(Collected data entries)
--- START ---

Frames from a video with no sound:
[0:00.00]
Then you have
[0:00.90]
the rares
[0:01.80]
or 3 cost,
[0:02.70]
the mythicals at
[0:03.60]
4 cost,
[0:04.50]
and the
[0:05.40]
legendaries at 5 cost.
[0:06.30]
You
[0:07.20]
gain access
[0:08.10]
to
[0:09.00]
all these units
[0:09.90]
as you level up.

--- END ---
--- START ---

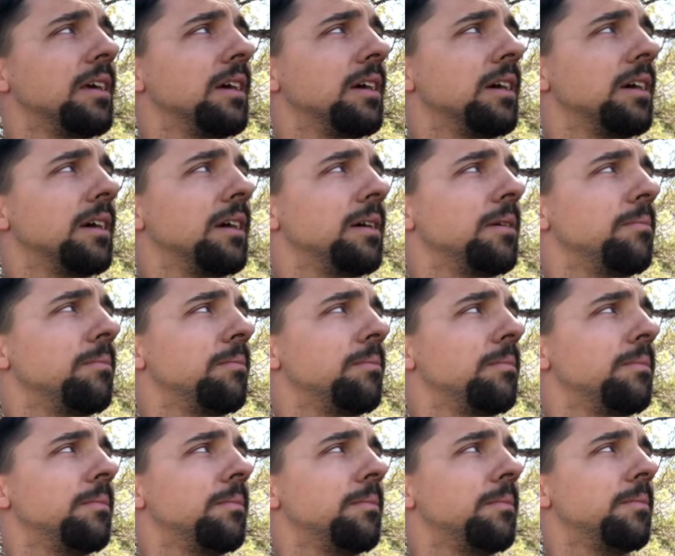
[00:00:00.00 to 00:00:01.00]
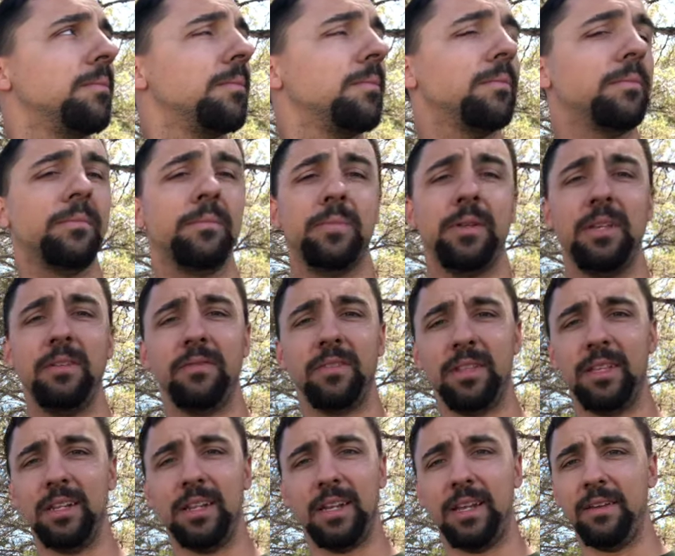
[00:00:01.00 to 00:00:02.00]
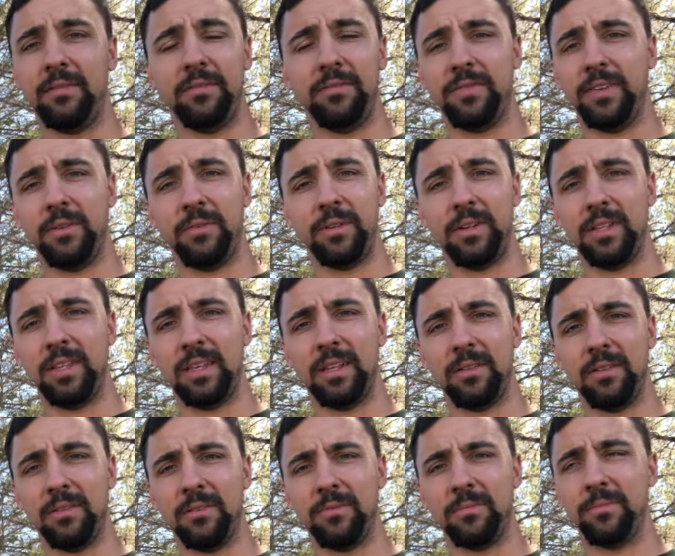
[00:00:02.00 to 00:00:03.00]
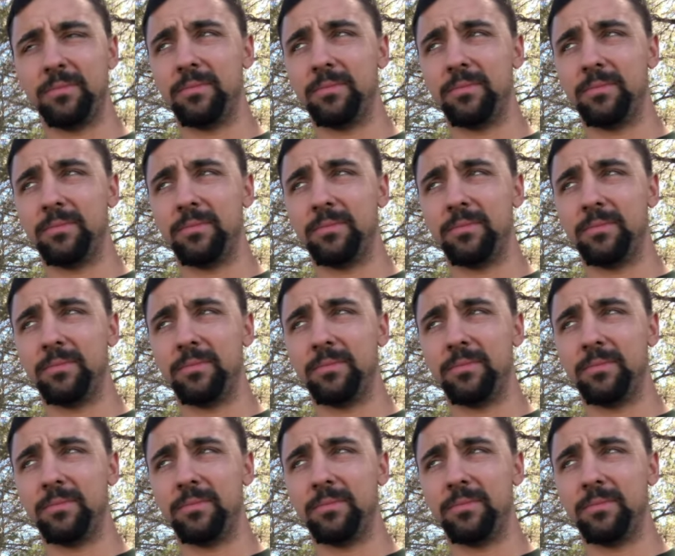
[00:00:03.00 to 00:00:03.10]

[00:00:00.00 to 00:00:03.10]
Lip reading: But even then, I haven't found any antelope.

--- END ---
--- START ---

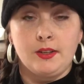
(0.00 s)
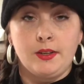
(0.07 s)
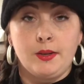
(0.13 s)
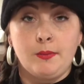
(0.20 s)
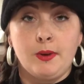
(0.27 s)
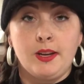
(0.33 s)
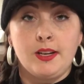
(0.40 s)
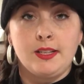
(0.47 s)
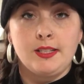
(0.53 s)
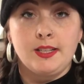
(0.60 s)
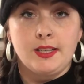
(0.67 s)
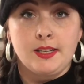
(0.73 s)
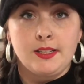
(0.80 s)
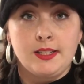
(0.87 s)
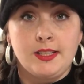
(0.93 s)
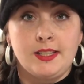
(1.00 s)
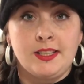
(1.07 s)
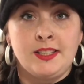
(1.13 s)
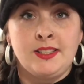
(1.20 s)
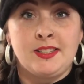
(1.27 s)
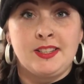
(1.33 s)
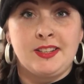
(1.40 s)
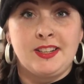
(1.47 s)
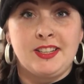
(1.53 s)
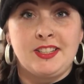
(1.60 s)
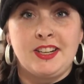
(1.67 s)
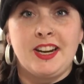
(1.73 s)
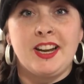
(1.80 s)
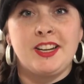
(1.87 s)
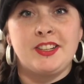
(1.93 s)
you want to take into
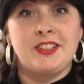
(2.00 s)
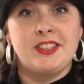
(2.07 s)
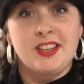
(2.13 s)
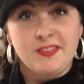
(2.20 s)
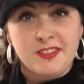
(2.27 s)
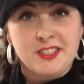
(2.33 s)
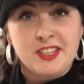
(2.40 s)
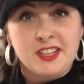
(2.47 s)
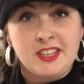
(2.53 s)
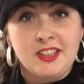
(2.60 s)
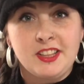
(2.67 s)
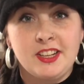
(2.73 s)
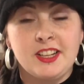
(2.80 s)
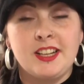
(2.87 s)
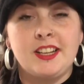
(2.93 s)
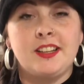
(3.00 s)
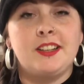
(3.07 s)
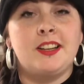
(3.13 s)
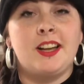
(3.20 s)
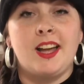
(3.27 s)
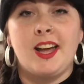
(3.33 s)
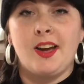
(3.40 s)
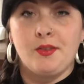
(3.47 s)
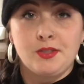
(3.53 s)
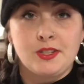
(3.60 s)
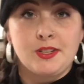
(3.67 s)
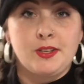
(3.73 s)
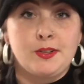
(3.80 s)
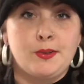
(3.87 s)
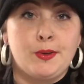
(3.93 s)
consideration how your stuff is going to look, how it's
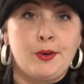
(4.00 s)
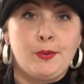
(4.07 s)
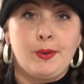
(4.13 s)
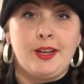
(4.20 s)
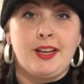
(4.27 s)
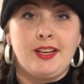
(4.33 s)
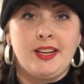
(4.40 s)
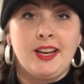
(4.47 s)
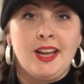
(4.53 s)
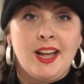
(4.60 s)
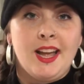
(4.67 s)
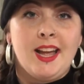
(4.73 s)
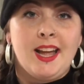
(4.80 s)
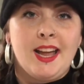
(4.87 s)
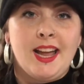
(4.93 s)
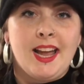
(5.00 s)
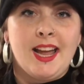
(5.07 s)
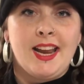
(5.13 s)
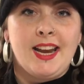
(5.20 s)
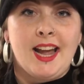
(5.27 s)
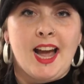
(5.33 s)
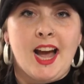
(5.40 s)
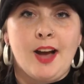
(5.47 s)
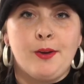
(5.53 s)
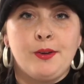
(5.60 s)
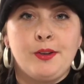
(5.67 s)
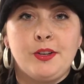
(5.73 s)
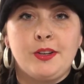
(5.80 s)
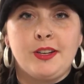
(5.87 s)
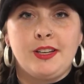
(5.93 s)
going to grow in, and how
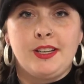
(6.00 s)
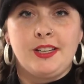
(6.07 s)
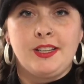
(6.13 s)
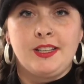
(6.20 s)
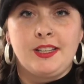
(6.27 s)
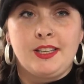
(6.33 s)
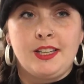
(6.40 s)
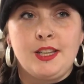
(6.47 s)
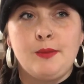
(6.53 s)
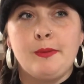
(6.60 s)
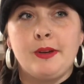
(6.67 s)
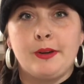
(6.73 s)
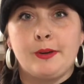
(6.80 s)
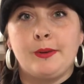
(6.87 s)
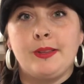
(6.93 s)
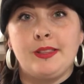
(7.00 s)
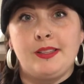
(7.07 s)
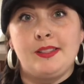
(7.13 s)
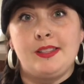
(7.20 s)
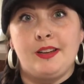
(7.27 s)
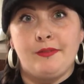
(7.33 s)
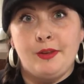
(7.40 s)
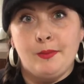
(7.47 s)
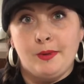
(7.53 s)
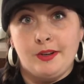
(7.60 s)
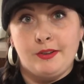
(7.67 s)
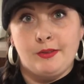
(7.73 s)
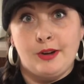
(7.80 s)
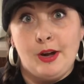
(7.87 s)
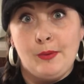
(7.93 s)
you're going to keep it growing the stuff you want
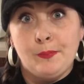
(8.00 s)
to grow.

--- END ---

● **WHAT YOU ARE ASKED TO DO**: The lines above starting at the one that contains "[00:00:03.00 to 00:00:03.10]" and ending at the one that contains "Lip reading: But" must be transcribed exactly, and no other lines may appear.

● **SOLUTION**:
[00:00:03.00 to 00:00:03.10]

[00:00:00.00 to 00:00:03.10]
Lip reading: But even then, I haven't found any antelope.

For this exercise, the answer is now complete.